Racism: the belief that race a feature of individuals that is (a) important (in general), and which should be used (in itself) as a differentiator by the law, or in interacting with individuals.

In a less formal sense (I don't like formal definitions...they're always wrong)...racism is the idea that race matters or should matter personally, and legally.

The attempt, of course, is to carefully avoid in the definition the obvious truths like if you meet a black man on the street, he's statistically very likely to be both lower IQ, and higher testorsterone than the the chinese guy you meet next...and that you should make medical decisions based on race.

Lurking Apple said...

I've seen quite a lot of evil attributed to Gandhi by your racism-including standards. He spoke of 'kaffirs' (blacks) very negatively, such as when repeatedly complaining that the Europeans were trying to degrade the Indians down to the level of "raw Kaffirs". Even without that, there's still his insistence that the Jews should have surrendered willingly to the Nazis rather than hiding, which brings me to the elephant in the room:

Gandhi got away with a (mostly) non-evil response because he wasn't facing an evil empire, or at least not a casually violent one.

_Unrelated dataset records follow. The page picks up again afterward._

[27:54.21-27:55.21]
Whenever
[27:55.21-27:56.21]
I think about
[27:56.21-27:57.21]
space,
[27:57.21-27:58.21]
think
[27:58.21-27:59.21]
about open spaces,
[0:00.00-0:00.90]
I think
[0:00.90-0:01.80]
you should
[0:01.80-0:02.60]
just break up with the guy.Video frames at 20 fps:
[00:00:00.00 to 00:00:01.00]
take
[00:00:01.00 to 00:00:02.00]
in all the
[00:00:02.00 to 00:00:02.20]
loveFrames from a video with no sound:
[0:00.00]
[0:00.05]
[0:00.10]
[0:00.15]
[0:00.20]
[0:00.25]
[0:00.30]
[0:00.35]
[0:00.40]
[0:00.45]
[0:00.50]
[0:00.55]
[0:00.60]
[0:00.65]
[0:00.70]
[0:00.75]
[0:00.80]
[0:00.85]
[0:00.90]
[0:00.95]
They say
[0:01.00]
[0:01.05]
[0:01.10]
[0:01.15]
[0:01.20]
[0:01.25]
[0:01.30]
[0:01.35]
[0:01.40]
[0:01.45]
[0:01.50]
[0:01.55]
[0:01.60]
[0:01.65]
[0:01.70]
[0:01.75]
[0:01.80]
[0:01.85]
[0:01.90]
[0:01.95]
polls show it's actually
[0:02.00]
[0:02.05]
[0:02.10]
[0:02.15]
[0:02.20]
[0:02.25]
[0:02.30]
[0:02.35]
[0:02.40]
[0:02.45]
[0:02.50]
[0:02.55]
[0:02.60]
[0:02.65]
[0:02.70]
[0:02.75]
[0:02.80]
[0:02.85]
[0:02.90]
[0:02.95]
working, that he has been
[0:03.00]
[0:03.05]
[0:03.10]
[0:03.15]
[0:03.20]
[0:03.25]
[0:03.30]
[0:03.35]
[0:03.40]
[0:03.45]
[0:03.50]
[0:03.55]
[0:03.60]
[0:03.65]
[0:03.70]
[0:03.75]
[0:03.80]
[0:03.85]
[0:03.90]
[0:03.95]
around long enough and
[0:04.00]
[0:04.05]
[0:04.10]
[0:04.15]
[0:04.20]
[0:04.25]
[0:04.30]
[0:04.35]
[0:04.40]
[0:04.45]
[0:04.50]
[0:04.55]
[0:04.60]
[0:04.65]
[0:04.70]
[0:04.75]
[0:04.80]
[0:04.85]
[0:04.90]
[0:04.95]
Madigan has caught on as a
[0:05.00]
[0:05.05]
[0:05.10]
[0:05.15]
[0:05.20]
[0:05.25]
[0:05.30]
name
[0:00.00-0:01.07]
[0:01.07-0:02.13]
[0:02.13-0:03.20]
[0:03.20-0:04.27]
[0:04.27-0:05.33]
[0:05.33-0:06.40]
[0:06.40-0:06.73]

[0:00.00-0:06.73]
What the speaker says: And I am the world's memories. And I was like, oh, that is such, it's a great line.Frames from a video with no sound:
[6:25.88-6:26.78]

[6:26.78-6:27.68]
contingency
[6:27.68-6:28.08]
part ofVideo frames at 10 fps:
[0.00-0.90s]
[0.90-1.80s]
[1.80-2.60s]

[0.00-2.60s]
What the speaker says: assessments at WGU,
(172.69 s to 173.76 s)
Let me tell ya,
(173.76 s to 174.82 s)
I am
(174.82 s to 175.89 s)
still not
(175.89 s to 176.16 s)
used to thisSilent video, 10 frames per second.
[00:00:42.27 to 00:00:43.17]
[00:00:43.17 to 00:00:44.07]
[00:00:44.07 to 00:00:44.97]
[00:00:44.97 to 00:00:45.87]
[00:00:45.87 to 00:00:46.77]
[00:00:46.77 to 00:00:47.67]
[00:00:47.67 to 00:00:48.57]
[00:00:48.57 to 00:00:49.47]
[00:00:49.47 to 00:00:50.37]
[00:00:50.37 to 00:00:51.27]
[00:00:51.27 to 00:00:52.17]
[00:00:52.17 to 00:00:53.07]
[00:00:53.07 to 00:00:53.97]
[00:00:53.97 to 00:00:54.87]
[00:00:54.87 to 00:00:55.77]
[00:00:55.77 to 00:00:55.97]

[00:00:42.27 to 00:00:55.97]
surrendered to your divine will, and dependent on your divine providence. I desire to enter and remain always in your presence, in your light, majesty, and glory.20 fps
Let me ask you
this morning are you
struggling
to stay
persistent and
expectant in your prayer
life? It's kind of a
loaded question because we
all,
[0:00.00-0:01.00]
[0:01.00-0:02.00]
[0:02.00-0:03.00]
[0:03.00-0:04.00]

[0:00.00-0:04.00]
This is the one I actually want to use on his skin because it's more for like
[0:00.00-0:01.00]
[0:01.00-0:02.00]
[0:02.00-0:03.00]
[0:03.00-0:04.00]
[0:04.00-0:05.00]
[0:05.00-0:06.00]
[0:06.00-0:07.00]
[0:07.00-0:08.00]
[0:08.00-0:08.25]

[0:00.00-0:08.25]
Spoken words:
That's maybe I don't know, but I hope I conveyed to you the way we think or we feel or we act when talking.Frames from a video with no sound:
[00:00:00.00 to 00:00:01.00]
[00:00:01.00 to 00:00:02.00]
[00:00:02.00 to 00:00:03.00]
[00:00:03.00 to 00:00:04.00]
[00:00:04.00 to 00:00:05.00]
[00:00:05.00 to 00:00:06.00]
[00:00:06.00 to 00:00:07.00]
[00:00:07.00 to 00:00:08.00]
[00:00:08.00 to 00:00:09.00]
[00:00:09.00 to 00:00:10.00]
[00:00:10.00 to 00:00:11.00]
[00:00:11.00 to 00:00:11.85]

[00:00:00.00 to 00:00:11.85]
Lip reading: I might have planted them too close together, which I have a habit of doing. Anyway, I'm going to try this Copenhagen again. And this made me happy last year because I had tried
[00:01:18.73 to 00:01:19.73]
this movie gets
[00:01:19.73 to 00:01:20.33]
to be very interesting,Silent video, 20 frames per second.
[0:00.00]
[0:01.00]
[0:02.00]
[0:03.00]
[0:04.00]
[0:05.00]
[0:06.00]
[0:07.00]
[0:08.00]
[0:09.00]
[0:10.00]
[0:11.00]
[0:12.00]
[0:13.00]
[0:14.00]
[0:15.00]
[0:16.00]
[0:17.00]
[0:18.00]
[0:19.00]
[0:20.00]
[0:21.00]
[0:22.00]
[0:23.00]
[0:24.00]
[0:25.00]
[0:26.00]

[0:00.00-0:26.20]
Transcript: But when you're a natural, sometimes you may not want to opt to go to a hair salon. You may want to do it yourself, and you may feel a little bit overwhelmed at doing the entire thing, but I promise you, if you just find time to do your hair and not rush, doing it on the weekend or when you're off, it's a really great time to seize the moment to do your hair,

Against the Nazis, I'm moderately confident that Gandhi would have been shot in short order and his shooter commended for putting down anti-Aryan revolts. Britain, however, had a case of the conscience and could be pressured by Gandhi to stop, with a reaction that can be summed up as "we'd have to kill millions of them to stop this, that's unacceptable". Not that such a thing was unacceptable to the Nazis.

The point to this historical nit-picking is to argue that response 2 is not only harder to do, but also restricted in its applicability. When race hustlers can argue with a straight face that equal treatment is racist, you're set for combat anyway, and you're unlikely to shame them into seeing the error of their ways and accepting equal treatment by standing for equal treatment on principle.

Jehu said...

Ghandi, like MLK, was playing good cop while assorted coethnics were playing the 'bad cop'. Such tactics only generally work when you have a fairly soft and civilized oppressor like the British or the US, unless you're seriously seriously fanatical and celebrate martyrdom like the earliest Christians, with really really long time horizons. If you've got that (which you don't), you can win against hardcore, but not genocidal, opponents like the Romans, without a 'bad cop' to support you.